A copy of the full decision is available here
Court Sets E-Discovery Protocol After Parties Cannot Agree
On October 29th, in the U.S. District Court for the District of Columbia, Judge Facciola set his own protocol for Plaintiff's expert's search of Defendants' computer systems after the parties could not agree. Defendants offered a search protocol, but the court rejected it because it was highly restrictive, full of undefined "buzz words," and was "fundamentally misguided" as the limited search was not likely to produce all the electronically stored evidence that Plaintiff legitimately demanded. Judge Facciola then formulated his own search protocol. The protocol laid out what the Plaintiff's expert could search, the time to conduct the search, and found that Defendants' representative could be present during the search. The court also considered Defendants' concern about privileged information, and found that Defendants would have three weeks to go through the search results before the results were given to Plaintiff. Defendants were also ordered to produce a privilege log in compliance with Federal Rule of Civil Procedure 26. Finally, the court determined that Defendants would pay up to $10,000 for the search, and if the search was more expensive, then the court would determine how to allocate costs.
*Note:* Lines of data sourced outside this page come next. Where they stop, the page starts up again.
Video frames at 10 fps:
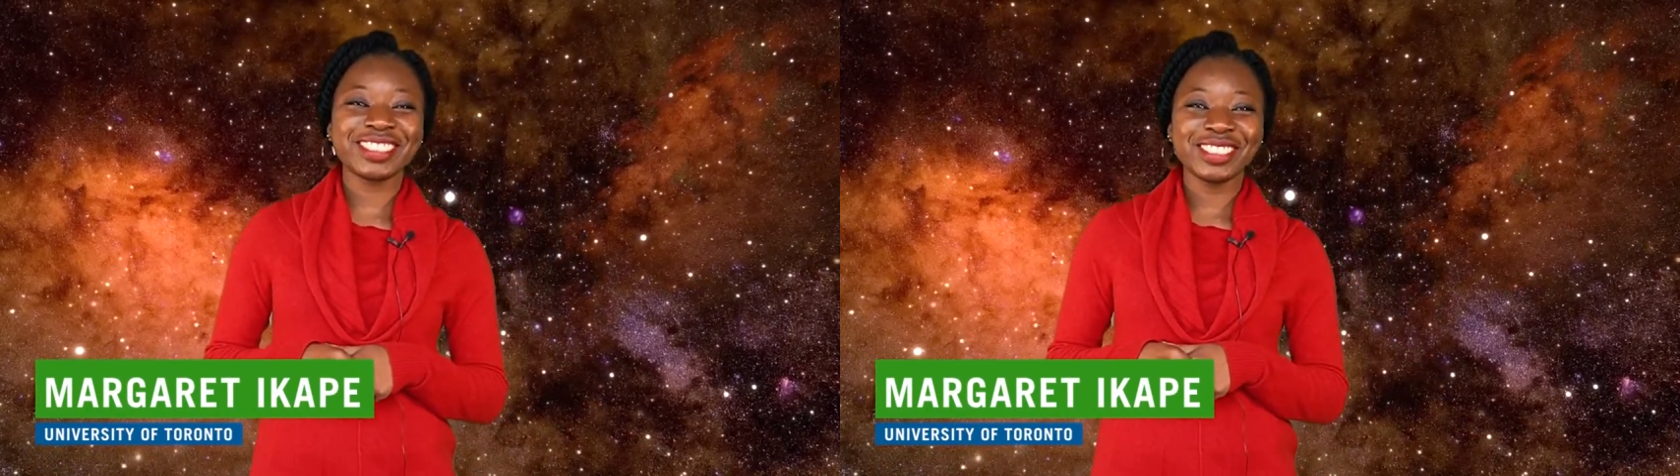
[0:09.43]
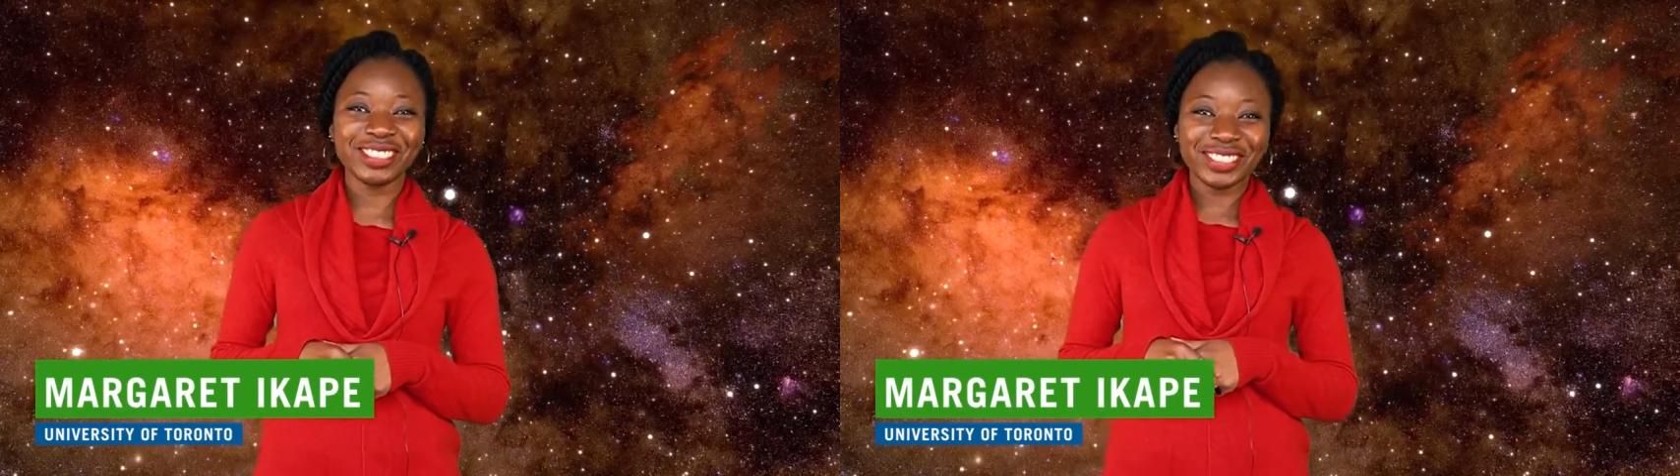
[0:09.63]

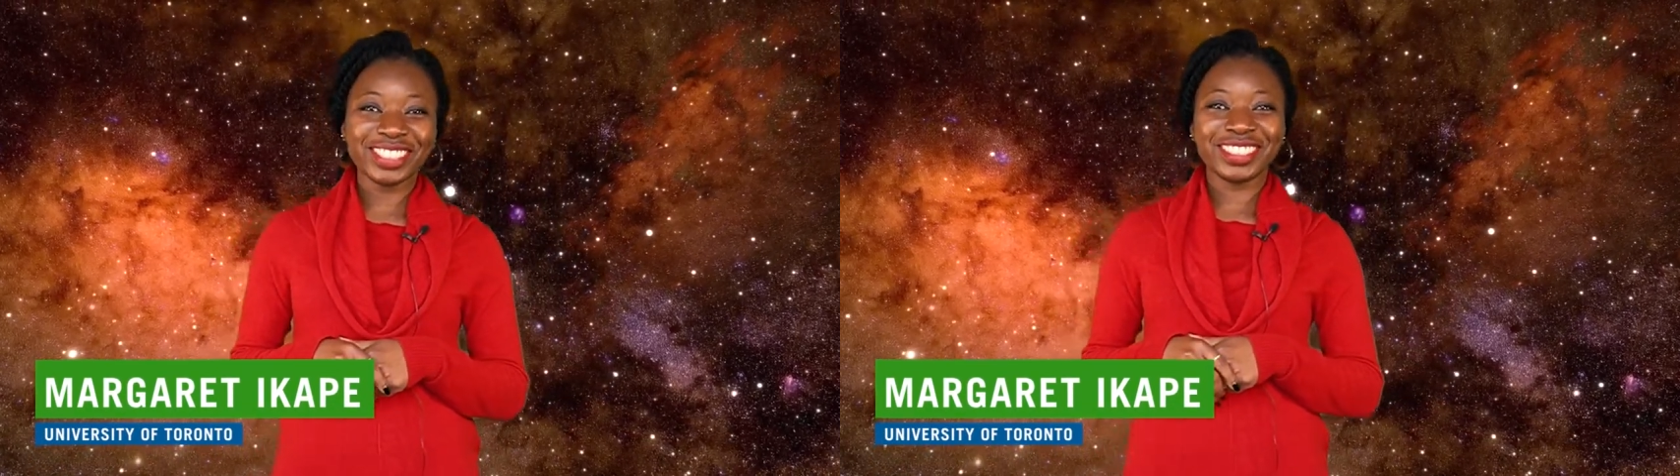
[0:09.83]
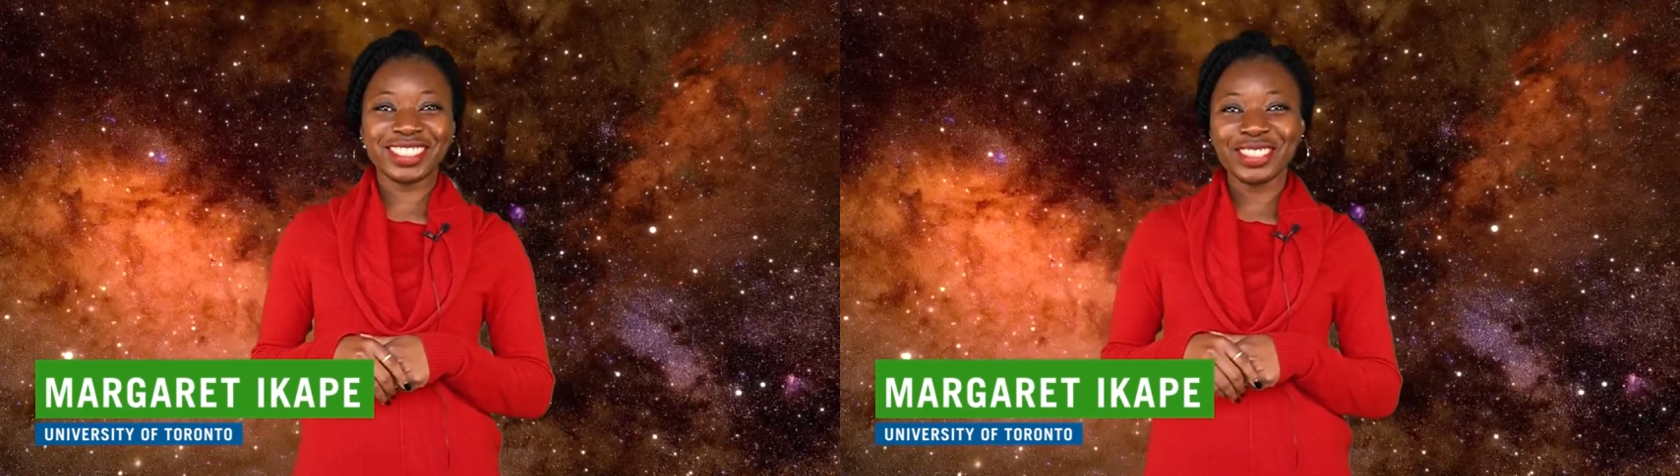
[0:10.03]

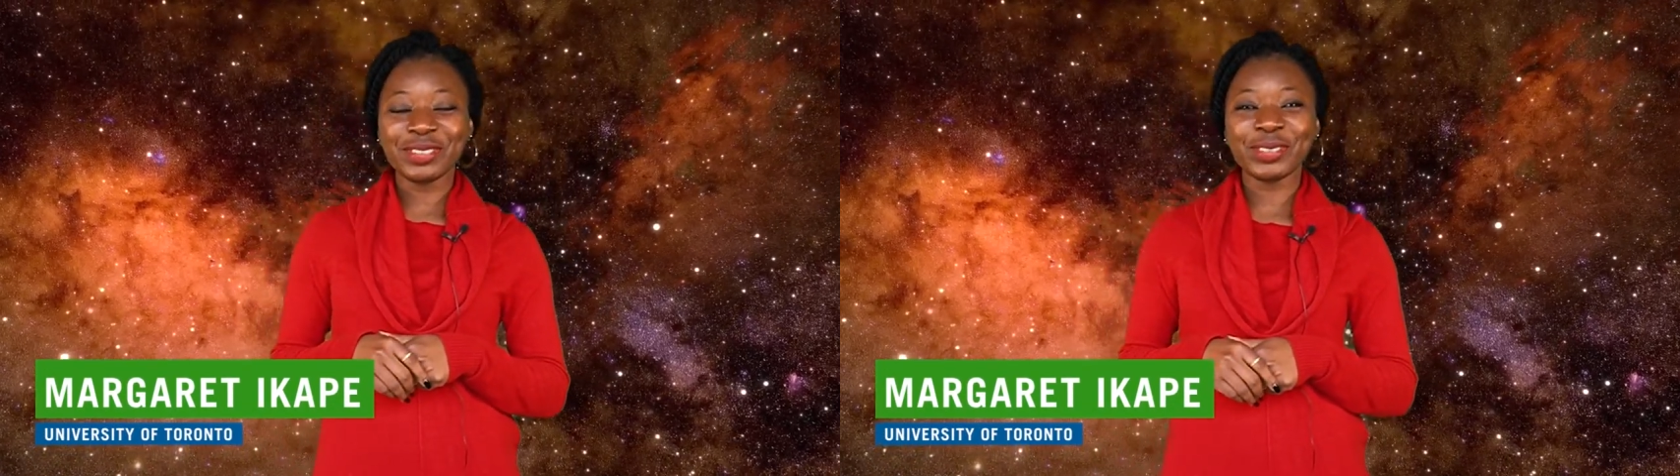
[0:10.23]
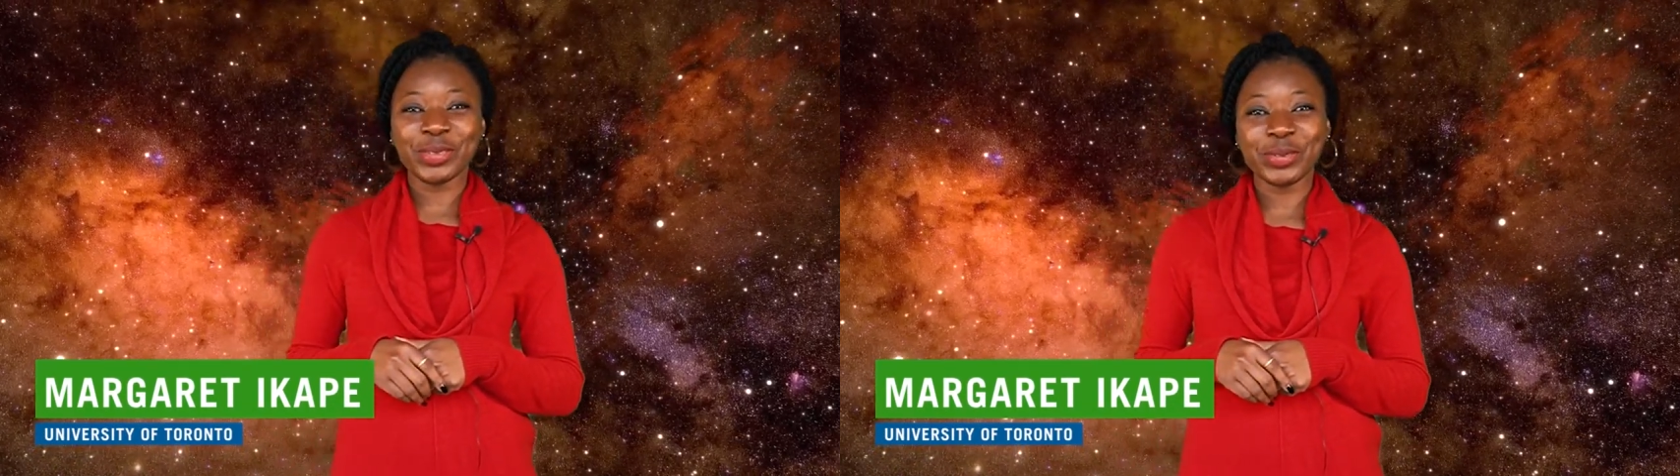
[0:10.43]
University
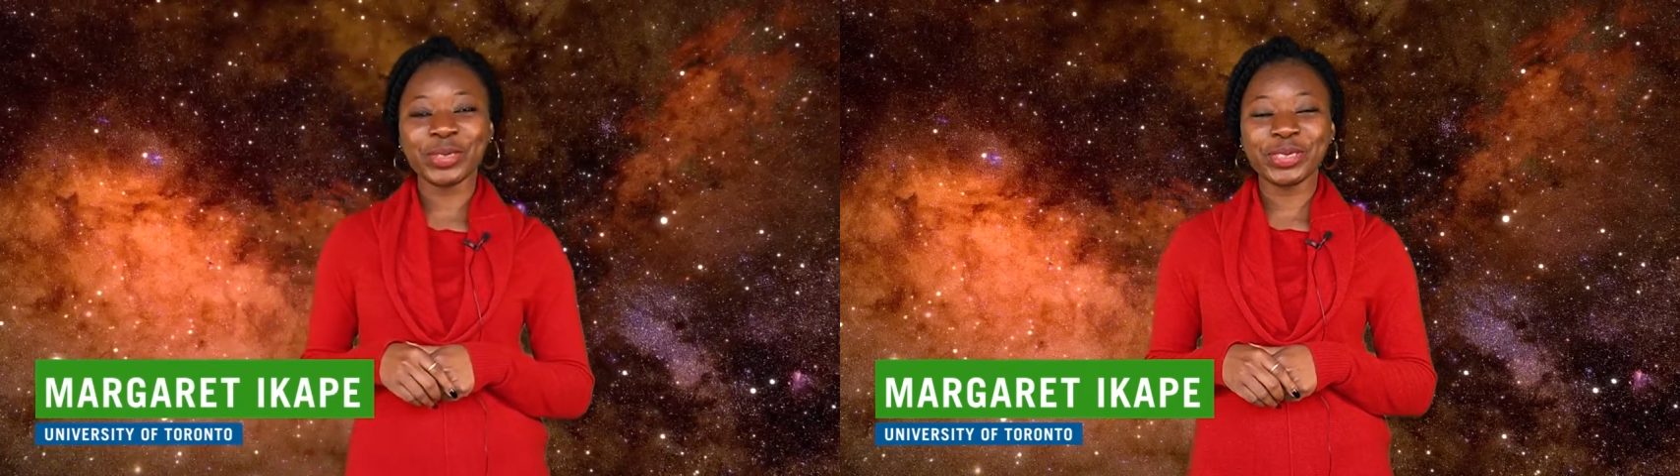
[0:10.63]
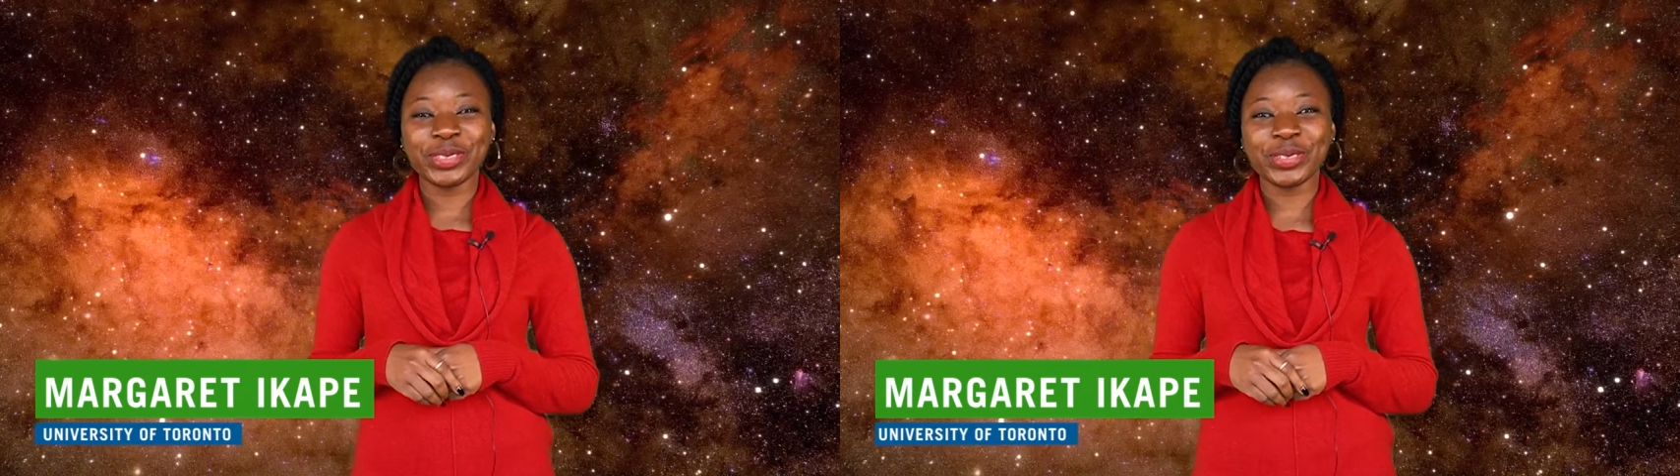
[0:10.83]
of
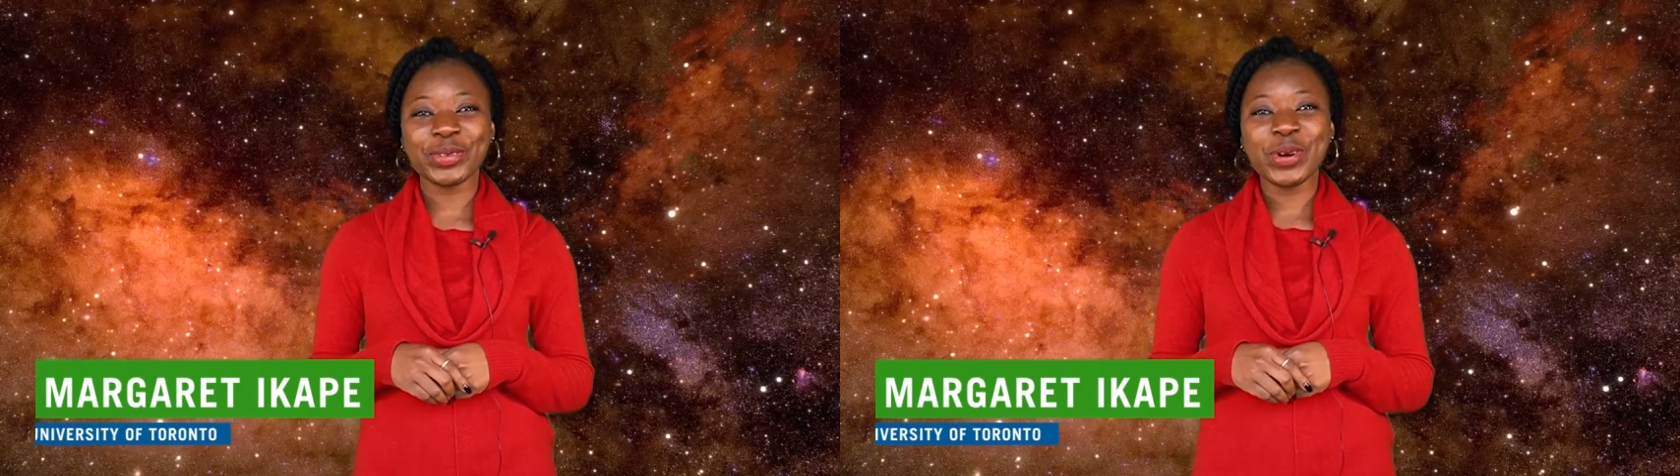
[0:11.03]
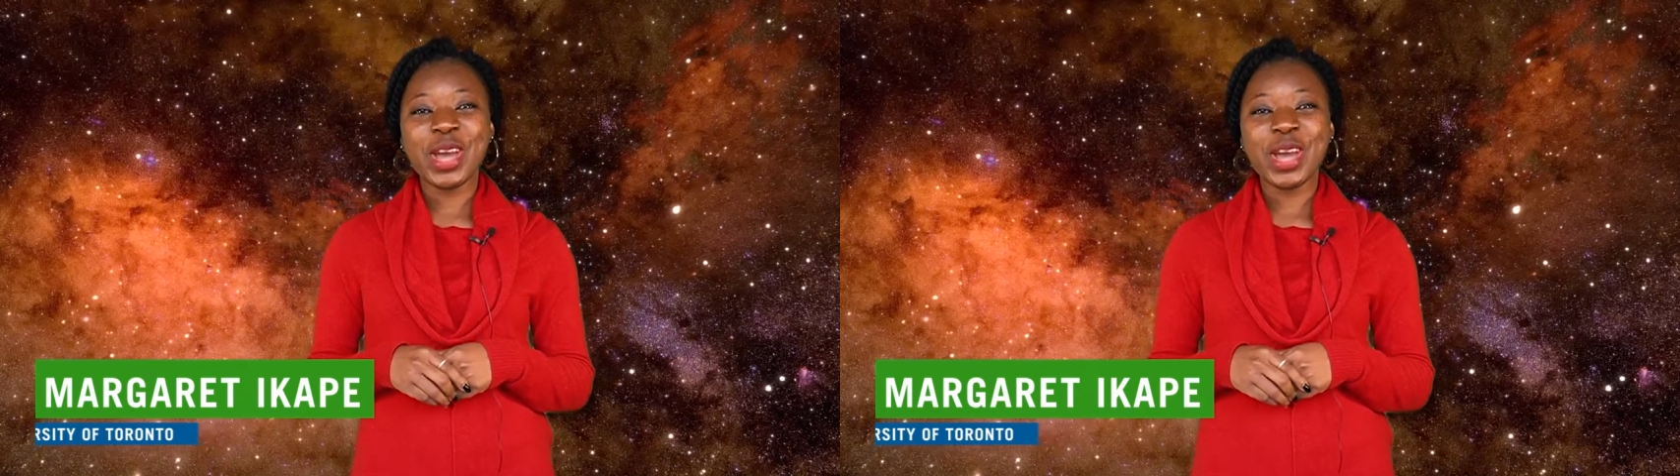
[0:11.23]
Toronto.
The decision may be found here
Magistrate Judge Recommends Default Judgment For Spoliation
On October 15th, a magistrate judge in the Eastern District of New York recommended the imposition of default judgment against the defendants in a fraud cause due to their intentional spoliation of evidence on a laptop. Defendants' conduct included: visiting a website that provided a computer program to delete files from a computer, downloading (but not using) the deletion program, deleting hundreds of user documents in the days before forensic imaging, deleting files that were labeled as related to the litigation and listed in Defendants' privilege log, reinstalling the operating system on the laptop two days before the forensic imaging, deleting hundreds more files after the operating system was re-installed, and changing timestamps for laptop documents. The court found that it was clear that defendants' intentionally destroyed information from this conduct. The judge recommended default judgment as a sanction and also ordered defendants to pay all plaintiffs' legal costs relating to the discovery dispute over the laptop.
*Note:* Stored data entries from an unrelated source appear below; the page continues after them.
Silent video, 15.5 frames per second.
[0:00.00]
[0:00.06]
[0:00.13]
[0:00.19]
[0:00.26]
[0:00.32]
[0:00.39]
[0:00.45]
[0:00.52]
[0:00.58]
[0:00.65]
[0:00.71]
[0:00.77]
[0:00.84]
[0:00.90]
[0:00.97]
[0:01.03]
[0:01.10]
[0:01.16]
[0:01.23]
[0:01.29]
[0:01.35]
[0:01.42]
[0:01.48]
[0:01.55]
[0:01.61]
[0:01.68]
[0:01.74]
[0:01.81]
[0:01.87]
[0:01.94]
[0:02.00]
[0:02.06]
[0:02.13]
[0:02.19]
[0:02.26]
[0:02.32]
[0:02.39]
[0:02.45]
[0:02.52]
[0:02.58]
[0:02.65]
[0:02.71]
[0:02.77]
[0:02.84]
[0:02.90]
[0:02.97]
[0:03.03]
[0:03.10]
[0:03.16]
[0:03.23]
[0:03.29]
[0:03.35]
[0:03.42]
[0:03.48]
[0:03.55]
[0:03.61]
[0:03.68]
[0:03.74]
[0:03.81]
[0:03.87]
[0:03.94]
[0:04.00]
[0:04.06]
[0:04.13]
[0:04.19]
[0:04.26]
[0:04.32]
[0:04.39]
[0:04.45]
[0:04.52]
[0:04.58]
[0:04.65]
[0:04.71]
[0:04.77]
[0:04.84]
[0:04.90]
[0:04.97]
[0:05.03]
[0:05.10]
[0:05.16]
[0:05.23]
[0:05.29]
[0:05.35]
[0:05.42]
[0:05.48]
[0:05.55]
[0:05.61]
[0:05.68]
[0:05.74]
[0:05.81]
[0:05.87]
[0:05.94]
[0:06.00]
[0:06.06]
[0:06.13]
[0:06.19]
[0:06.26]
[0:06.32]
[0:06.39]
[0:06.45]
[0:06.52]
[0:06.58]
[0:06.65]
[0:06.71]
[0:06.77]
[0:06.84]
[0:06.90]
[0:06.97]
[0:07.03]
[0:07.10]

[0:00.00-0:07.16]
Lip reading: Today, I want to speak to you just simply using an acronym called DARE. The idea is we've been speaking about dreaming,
The case is Gutman v. Klein, and it may be found here
CEO compelled to provide personal laptop for forensic analysis
First USA Bank v. PayPal, Inc., 76 Fed.Appx. 935 (Fed.Cir. 2003).
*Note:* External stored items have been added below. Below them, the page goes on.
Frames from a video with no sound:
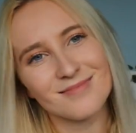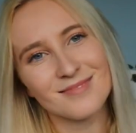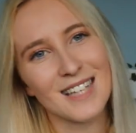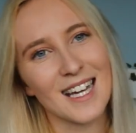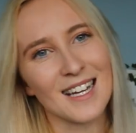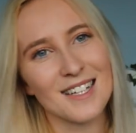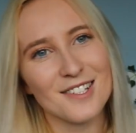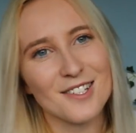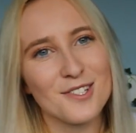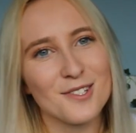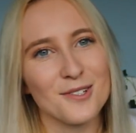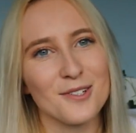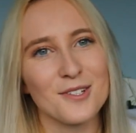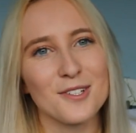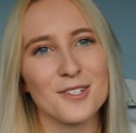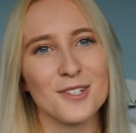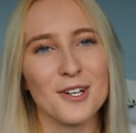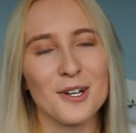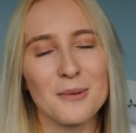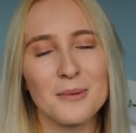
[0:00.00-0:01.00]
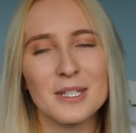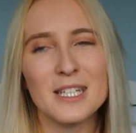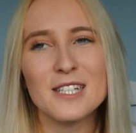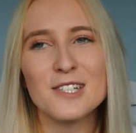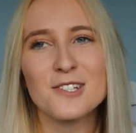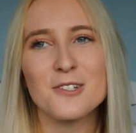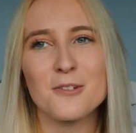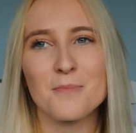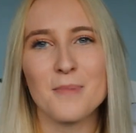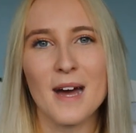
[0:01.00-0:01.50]
yeah, just don't do it. We
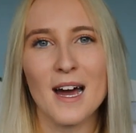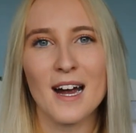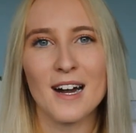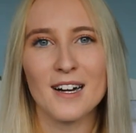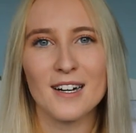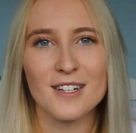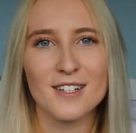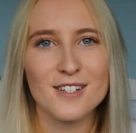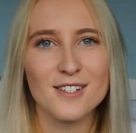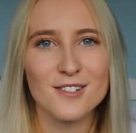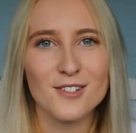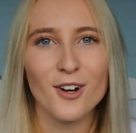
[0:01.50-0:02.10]
need to do better,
In a patent infringement action, the plaintiff subpoenaed the defendant's former chief executive officer, specifically requesting the court to compel his deposition and to require him to produce his laptop computer for forensic inspection. The former-CEO had used the computer while employed by the defendant and subsequently purchased it from the defendant when he left its employ. Despite objection, the magistrate judge ordered the former-CEO to be available for deposition and approved a search protocol. The search protocol allowed electronic evidence consultants to create a forensic copy of the computer's hard drive, identify any potentially relevant documents, and, if such documents were found and identified, allow the former-CEO to create a privilege log. The district court affirmed the magistrate's order and former-CEO appealed. The appellate court dismissed the former-CEO's appeal of the lower court's non-final interlocutory discovery order.